For shorter or easier workouts, the glycogen produced through gluconeogenesis is generally enough to keep athletes feeling fast and strong, according to Bridges. But for longer or harder sessions — like endurance bike rides or marathon runs — it's not adequate. "Scientists are learning that a ketogenic diet is either bad for your athletic performance or at the very least, not good," he says. "With this particular diet, the body just can't keep up with the demand on energy for really long workouts."

If you do choose to follow a ketogenic diet while working out regularly, it's important to eat enough fat and protein to make up for your low carbohydrate intake, says Amy Goss, PhD, a registered dietitian and assistant professor of nutrition sciences at the University of Alabama at Birmingham. Otherwise, you'd take in too few calories and send your body into a starvation state, which could cause you to feel lethargic and weak.

If you're committed to a very-low carb diet, be sure to consume — along with lots of leafy greens and proteins — ample amounts of healthy fats, including nuts and seeds, olive oil and avocado, says Goss. You aren't restoring glycogen, but you're providing fat calories to use for fuel.

Concentrate on Quality Carbs Post-Workout

There are also more moderate low-carb diets, which advise limiting carbs to between 50 and 150 grams a day. A plan like this may make more sense for serious athletes, says Bridges, since they'll still take in enough carbs to restore glycogen in their liver and muscles.

It's smart to refuel with carbohydrates after a long or hard workout, even if you're sticking to a moderate- or low-carb diet. But that doesn't mean you should go overboard.

Read more: 11 Easy Post-Workout Foods and the Science Behind Why They Work

"I'm a big proponent of training the way you're going to compete, and that goes for what you eat, as well," says Bridges. "If you're an athlete and you're limiting your carbs in everyday life, you don't have to suddenly eat a ton of bread or pasta after exercise or right before a race."

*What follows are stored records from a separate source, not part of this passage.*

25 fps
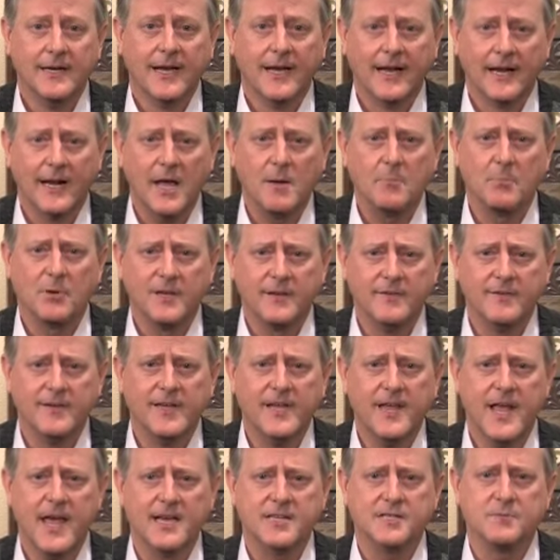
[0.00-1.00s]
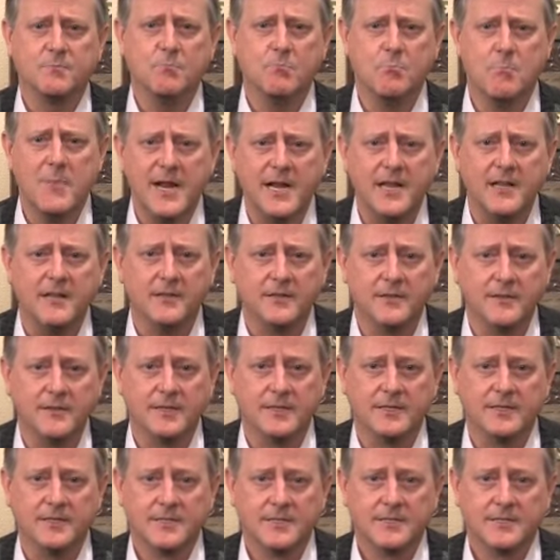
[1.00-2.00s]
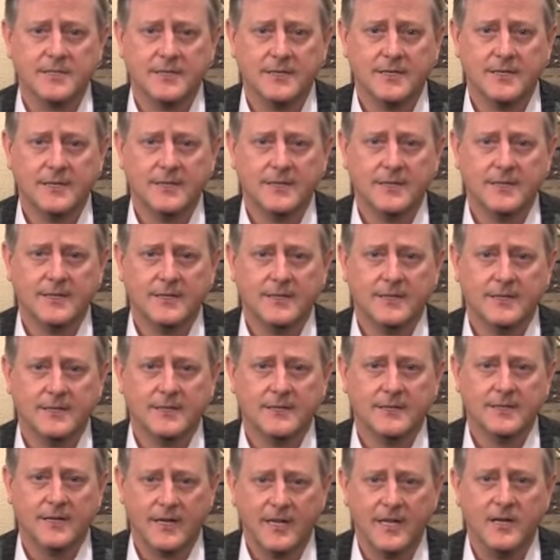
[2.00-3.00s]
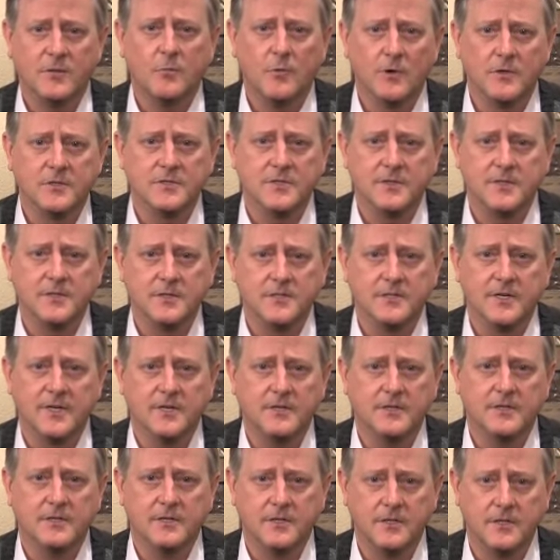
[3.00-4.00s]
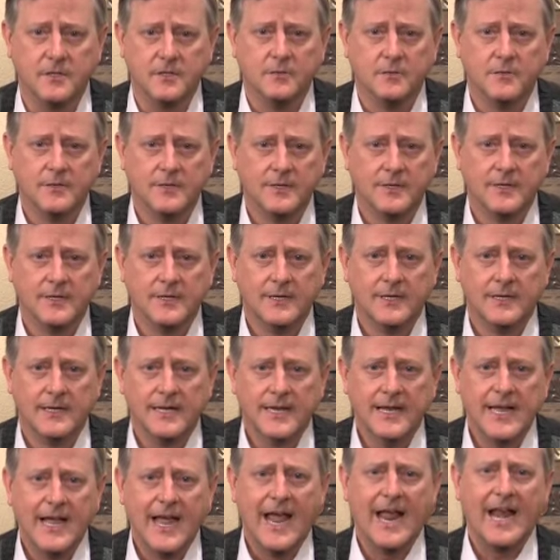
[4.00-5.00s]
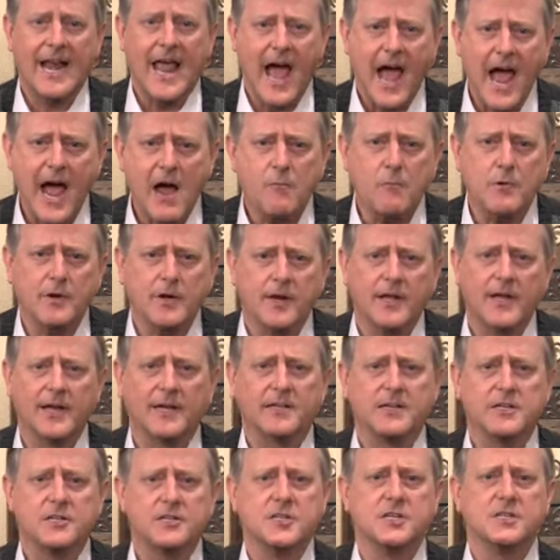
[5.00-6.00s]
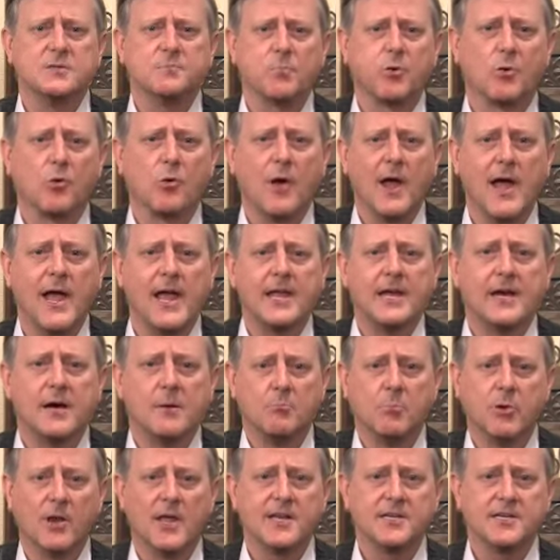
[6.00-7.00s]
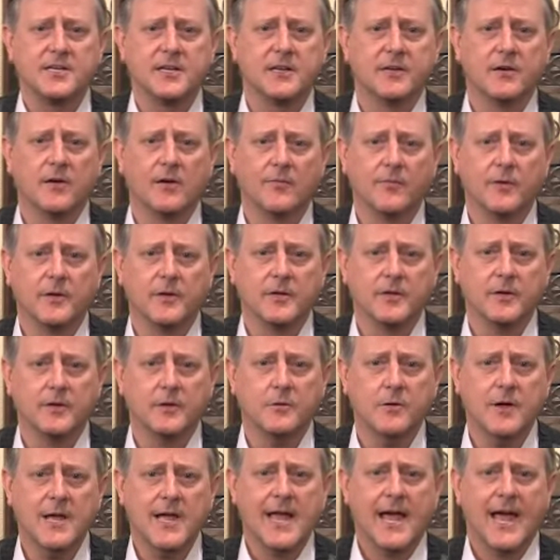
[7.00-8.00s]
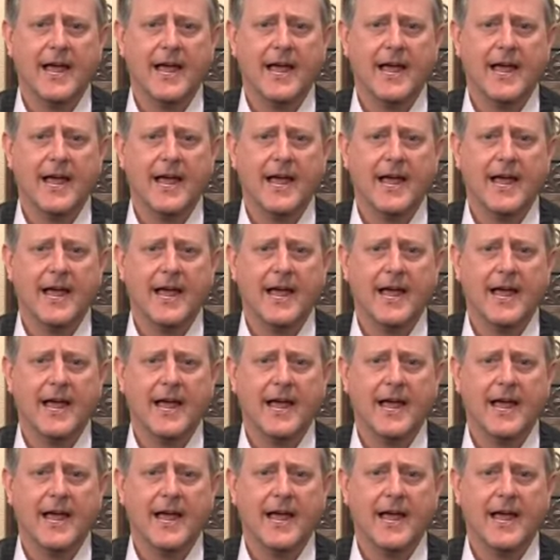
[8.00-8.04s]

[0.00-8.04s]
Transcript: And I believe he has many things that he wants to say to you. And I would like to just pray a blessing over you.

Instead, plan your meals and snacks so that you can use part of your carb allowance after every sweat session, or schedule your workouts so you can eat a full meal within an hour afterward. Include some protein, as well, to help with muscle repair, recommends the Academy of Nutrition and Dietetics. Examples of appropriate post-workout snacks include a whole-wheat turkey wrap, a glass of chocolate milk or plain yogurt with fresh berries.

To make room for these carbohydrates in your diet, Bridges suggests cutting out added sugars and empty calories, like soda and refined grains. "That's basically a low-carb diet in the broadest sense, and it's a pretty healthy way to do it," he says. "Especially for athletes who need the energy that high-quality carbohydrates can provide."